Launched earlier this year, Mixify promotes balance in what you “eat, drink and do.” Mixify, according to the site, is “like a balance wingman.” (Who knew balance needs a wingman?) “Balance” is defined as “crossing cats with dragons”; finding it will keep you “feeling snazzier than the emoji of the dancing lady in red.” Honestly, I’m not even sure exactly what that is supposed to mean, but you get the idea. It’s all about communicating that, dear (youthful) reader, we’re hip, we’re cool, we’re one of you — and we don’t want you to be worried about drinking our beverages.
As the beverage industry trade association, the ABA spends tens of millions of dollars every year to promote its members’ interests, from fighting taxes on sugar-sweetened beverages to stopping initiatives to get soda out of schools to pushing marketing campaigns such as this one. (It spent $62.5 million in 2013 alone.) Mixify is just one tactic it is deploying to try to fix a core image problem.

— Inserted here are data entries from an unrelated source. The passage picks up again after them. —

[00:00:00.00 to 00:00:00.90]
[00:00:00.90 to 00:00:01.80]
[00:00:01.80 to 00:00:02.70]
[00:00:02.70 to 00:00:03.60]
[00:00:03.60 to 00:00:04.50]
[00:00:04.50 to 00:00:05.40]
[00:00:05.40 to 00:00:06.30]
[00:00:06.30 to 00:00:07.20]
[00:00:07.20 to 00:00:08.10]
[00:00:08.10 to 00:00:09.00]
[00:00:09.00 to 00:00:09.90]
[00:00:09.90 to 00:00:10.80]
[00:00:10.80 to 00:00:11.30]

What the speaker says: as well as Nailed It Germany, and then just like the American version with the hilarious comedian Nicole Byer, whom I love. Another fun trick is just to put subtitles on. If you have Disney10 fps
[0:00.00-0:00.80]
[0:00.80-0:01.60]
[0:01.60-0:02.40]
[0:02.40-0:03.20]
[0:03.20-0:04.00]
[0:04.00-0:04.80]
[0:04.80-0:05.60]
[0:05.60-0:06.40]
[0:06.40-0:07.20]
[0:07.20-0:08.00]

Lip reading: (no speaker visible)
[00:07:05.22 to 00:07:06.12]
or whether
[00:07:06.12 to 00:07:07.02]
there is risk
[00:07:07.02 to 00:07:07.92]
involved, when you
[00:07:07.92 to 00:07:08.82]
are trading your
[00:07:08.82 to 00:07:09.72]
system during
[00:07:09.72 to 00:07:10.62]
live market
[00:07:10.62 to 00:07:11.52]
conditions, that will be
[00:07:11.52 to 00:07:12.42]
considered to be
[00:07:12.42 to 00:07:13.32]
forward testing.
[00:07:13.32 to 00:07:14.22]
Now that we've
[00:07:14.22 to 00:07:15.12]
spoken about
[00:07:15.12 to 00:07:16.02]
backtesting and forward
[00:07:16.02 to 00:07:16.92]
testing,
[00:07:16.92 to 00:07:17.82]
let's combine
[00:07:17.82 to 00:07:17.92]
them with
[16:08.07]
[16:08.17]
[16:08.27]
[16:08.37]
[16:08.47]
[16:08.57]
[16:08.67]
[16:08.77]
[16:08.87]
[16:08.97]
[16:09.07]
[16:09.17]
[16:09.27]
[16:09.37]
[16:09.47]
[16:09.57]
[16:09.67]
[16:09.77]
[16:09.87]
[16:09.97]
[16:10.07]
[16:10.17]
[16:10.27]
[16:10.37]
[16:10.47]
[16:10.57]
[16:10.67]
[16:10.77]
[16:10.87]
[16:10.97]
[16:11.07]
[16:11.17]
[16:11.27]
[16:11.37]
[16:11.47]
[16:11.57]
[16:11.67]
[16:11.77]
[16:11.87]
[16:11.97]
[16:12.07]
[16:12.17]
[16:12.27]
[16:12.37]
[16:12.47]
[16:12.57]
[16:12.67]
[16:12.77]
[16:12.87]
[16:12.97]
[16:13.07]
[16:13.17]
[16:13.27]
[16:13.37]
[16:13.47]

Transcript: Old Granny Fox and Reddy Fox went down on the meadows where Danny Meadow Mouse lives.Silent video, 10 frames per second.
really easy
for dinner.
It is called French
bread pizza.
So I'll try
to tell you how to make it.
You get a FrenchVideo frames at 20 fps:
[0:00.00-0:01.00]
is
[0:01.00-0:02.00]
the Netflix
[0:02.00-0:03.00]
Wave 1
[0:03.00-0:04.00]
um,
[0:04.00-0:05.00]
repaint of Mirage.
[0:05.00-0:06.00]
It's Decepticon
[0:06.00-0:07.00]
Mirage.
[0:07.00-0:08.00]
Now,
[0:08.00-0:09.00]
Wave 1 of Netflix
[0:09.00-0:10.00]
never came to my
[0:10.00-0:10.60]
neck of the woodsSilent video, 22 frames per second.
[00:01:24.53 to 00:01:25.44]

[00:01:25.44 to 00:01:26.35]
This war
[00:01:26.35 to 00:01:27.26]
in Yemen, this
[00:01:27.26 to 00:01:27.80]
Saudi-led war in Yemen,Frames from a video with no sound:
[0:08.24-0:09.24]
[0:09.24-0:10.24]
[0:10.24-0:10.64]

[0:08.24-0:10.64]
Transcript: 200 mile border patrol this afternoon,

As part of this massive campaign — including interactive social media accounts on Facebook, Twitter and Instagram — Mixify is hitting the road with free events for teens in more than half a dozen cities around the country this summer. So what’s the problem with a little summer fun, a little “silent disco” in D.C. or outdoor games at a football field in Philly?
The problem is that soda is not innocuous. Sugar-sweetened beverages are tied to the biggest public health epidemic of our time: rising rates of diet-related illnesses.
Public relations campaigns such as these are designed to deflect concerns from a culprit of ill health — drinking soda — by promoting balance. Lori Dorfman, the head of the Berkeley Media Studies Group, noted the parallels between this strategy and the alcohol industry’s promotion of designated drivers: “Those campaigns actually promoted drinking. Some people called them designated drinker programs because they gave people permission to drink to excess if they weren’t driving — as if drinking and driving were the only problems related to alcohol,” she said. “Many alcohol companies created their own campaigns to look like good guys, but all their slogans encouraged drinking and never suggested that a designated driver should have nothing to drink, with slogans like ‘Think when you drink’ and ‘Know when to say when.’”
The parallels between sugar-sweetened beverage marketing such as Mixify and Big Tobacco public relations are also striking, as Dorfman and others write in a recent paper in PLOS Medicine (PDF). Like the tobacco industry before it, the sugar-sweetened beverage industry is employing “elaborate, expensive, multinational corporate social responsibility campaigns,” they write. “These campaigns echo the tobacco industry’s use of [such campaigns] as a means to focus responsibility on consumers rather than on the corporation, bolster the companies’ and their products’ popularity and to prevent regulation.”